To do this properly, you'll need to: drive your vehicle through a range of speeds, for around 10 - 15 minutes (i.e. a trip to work, or a trip to the store and back). Then, after driving and placing the selector in park, With the engine still running and parking brake set, remove the transmission dipstick, and wipe it clean. Reinsert the Level stick, and wait 5 seconds. Remove the stick, and inspect the end of it. You should have 2 markings, and possibly a "Hash Marked" area between them. If the fluid level is within the hash marks, no further than the top mark, and no lower than the lower mark, then your level is ok.
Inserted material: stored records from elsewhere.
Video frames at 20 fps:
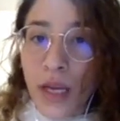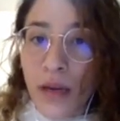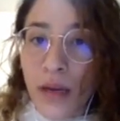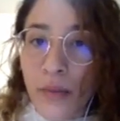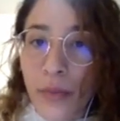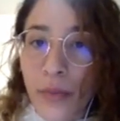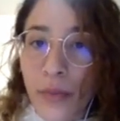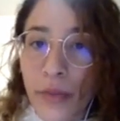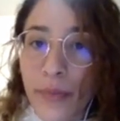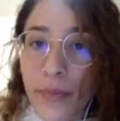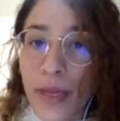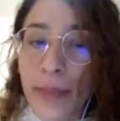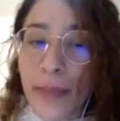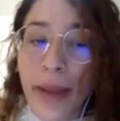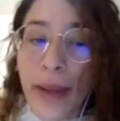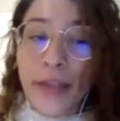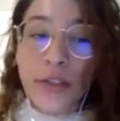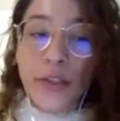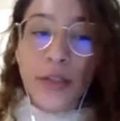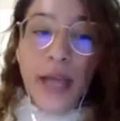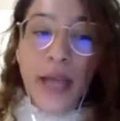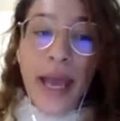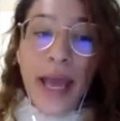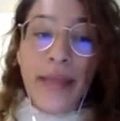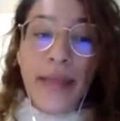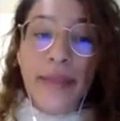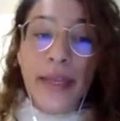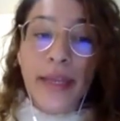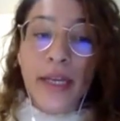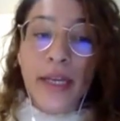rhythmic pattern,
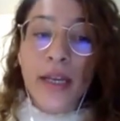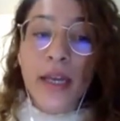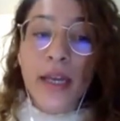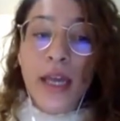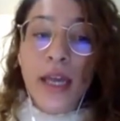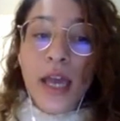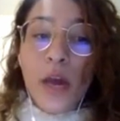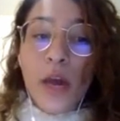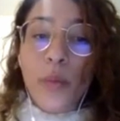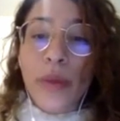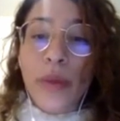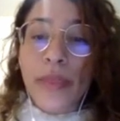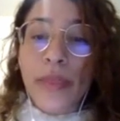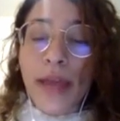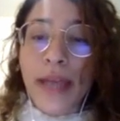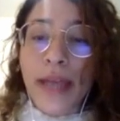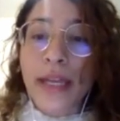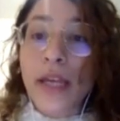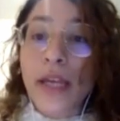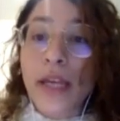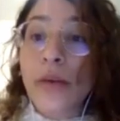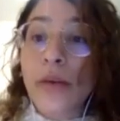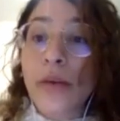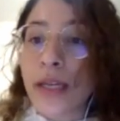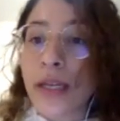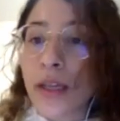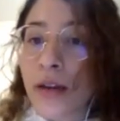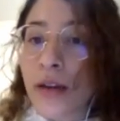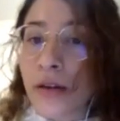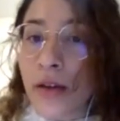and then with an
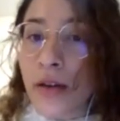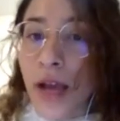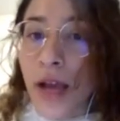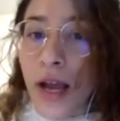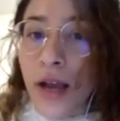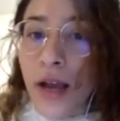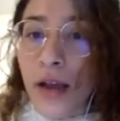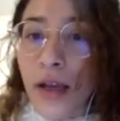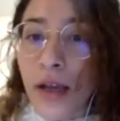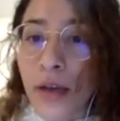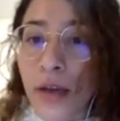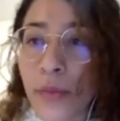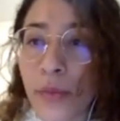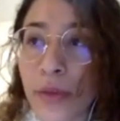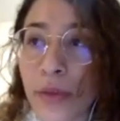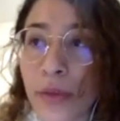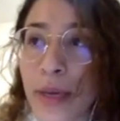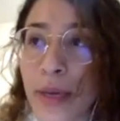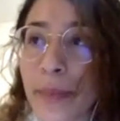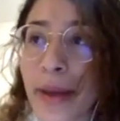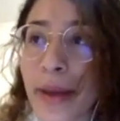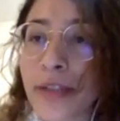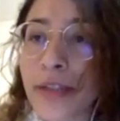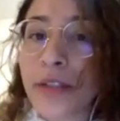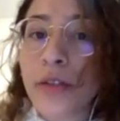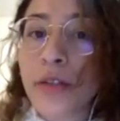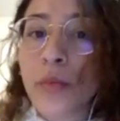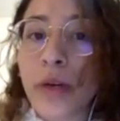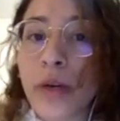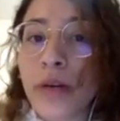irregular rhythmic
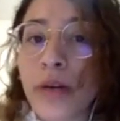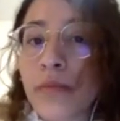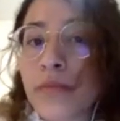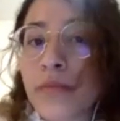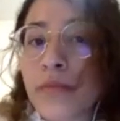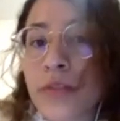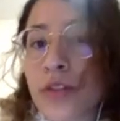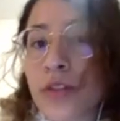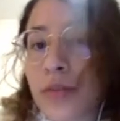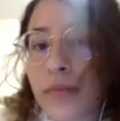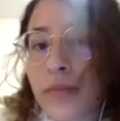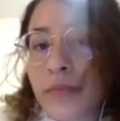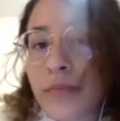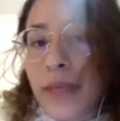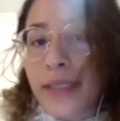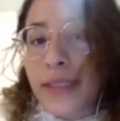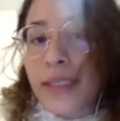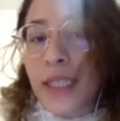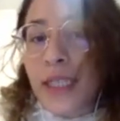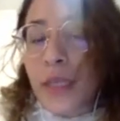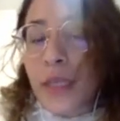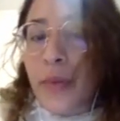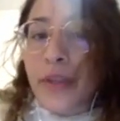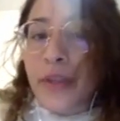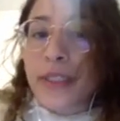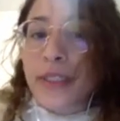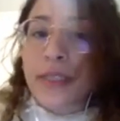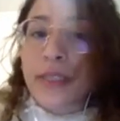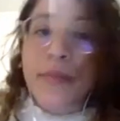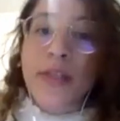pattern where basically
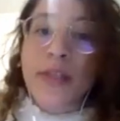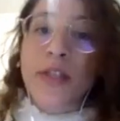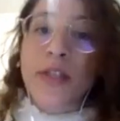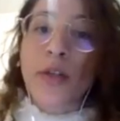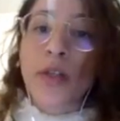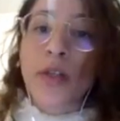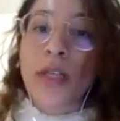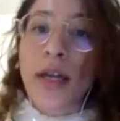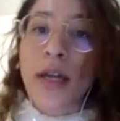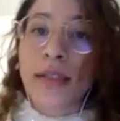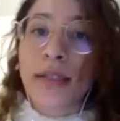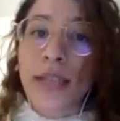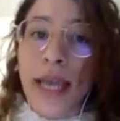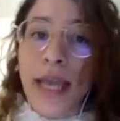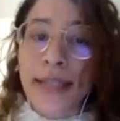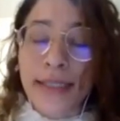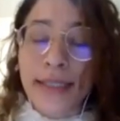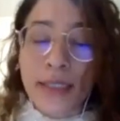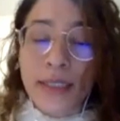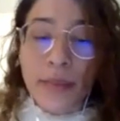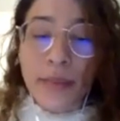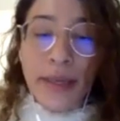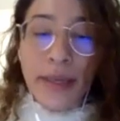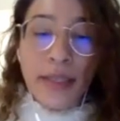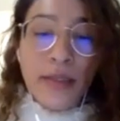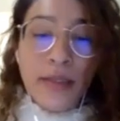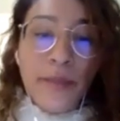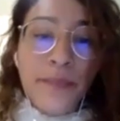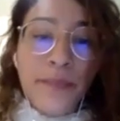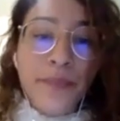participants could not
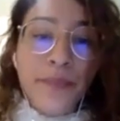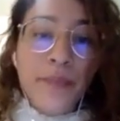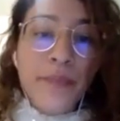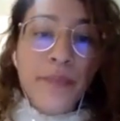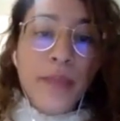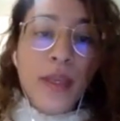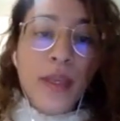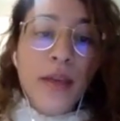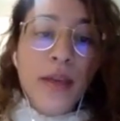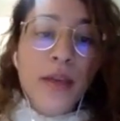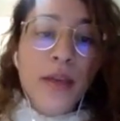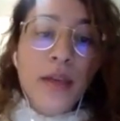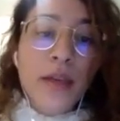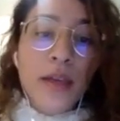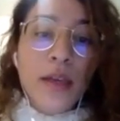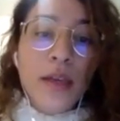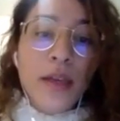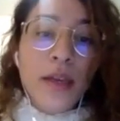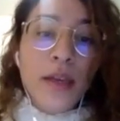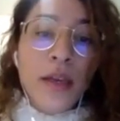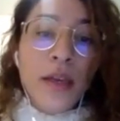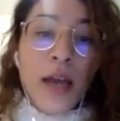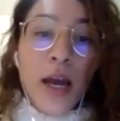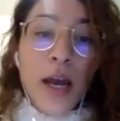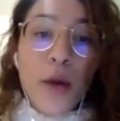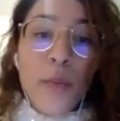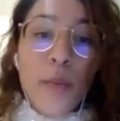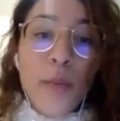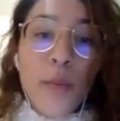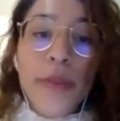anticipate.
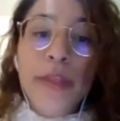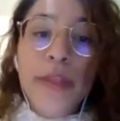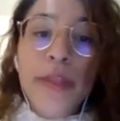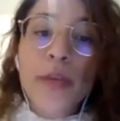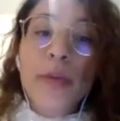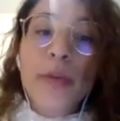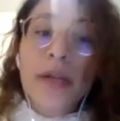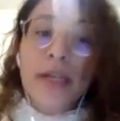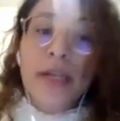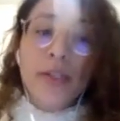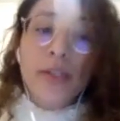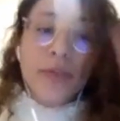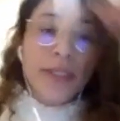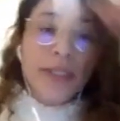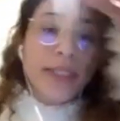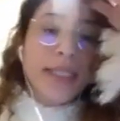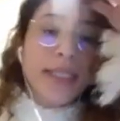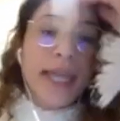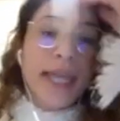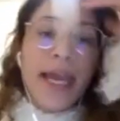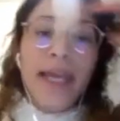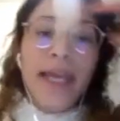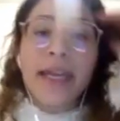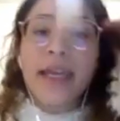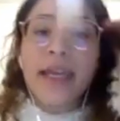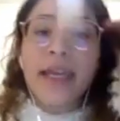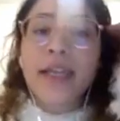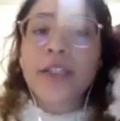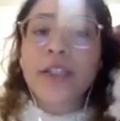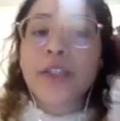What they were interested
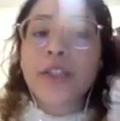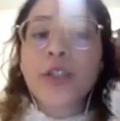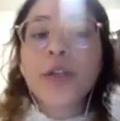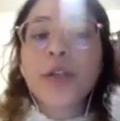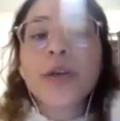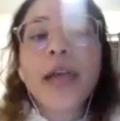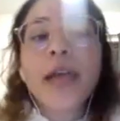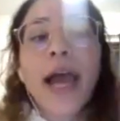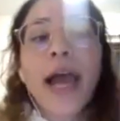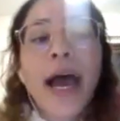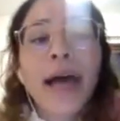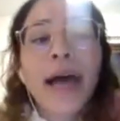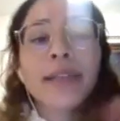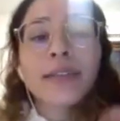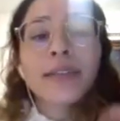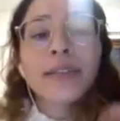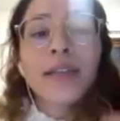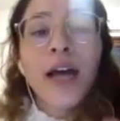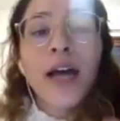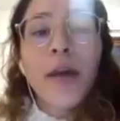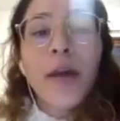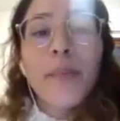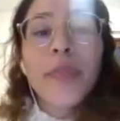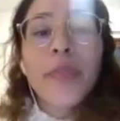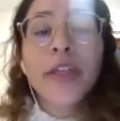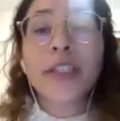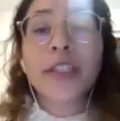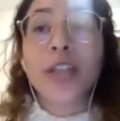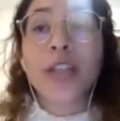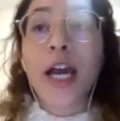in is to look at
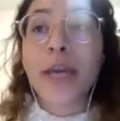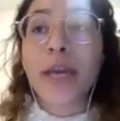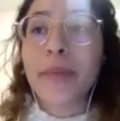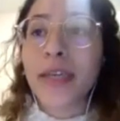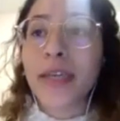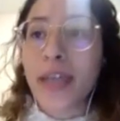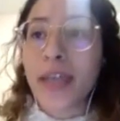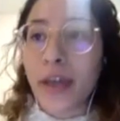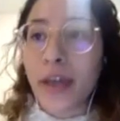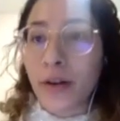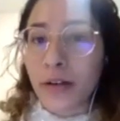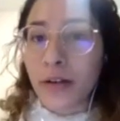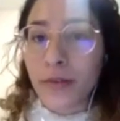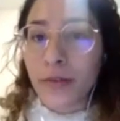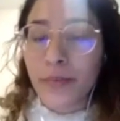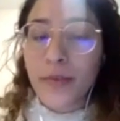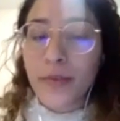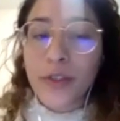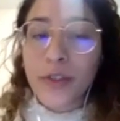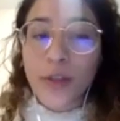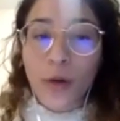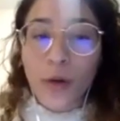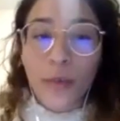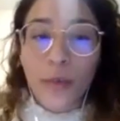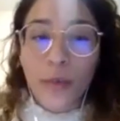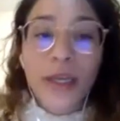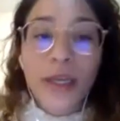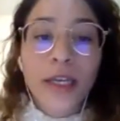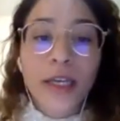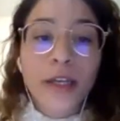the timing error. So
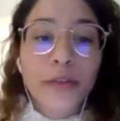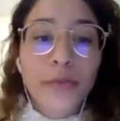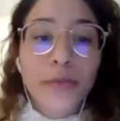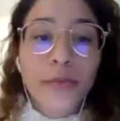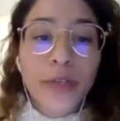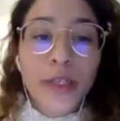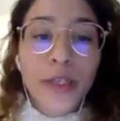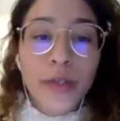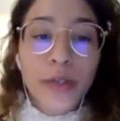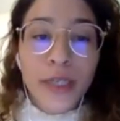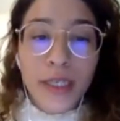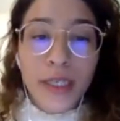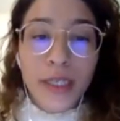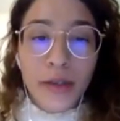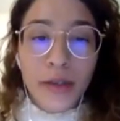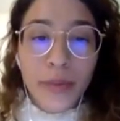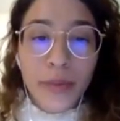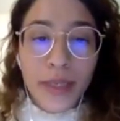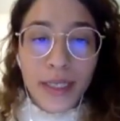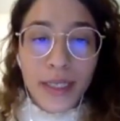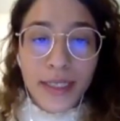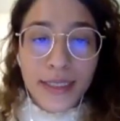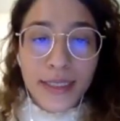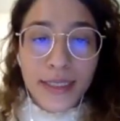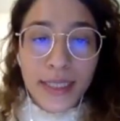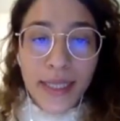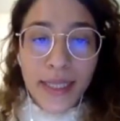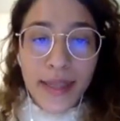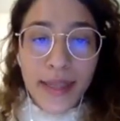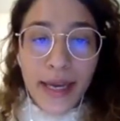if we look here, we can
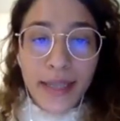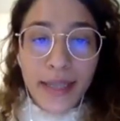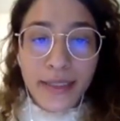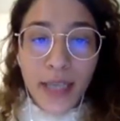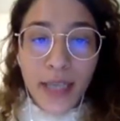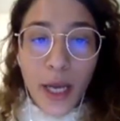see that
If you don't have a reading on the stick, add 0.25qt of Mercon LV Transmission Fluid at a time through the stick tube using either a funnel or the stick itself, allowing 10 seconds between each pour before checking the level. Repeat as necessary until the fluid is at it's filled marking.
Also, this may sound funny, but you can tell a lot from transmission fluid by its smell as well. If it smells sort of "Bland" and a little bit funny almost like plastic, you are ok. But, if the fluid smells like it's burnt, then you may have an issue internally. Ultimately, I think your issue lies within the drivetrain, more than likely transmission related. But this is the first step of inspections performed by professionals like myself when working in the field. Hope this helps.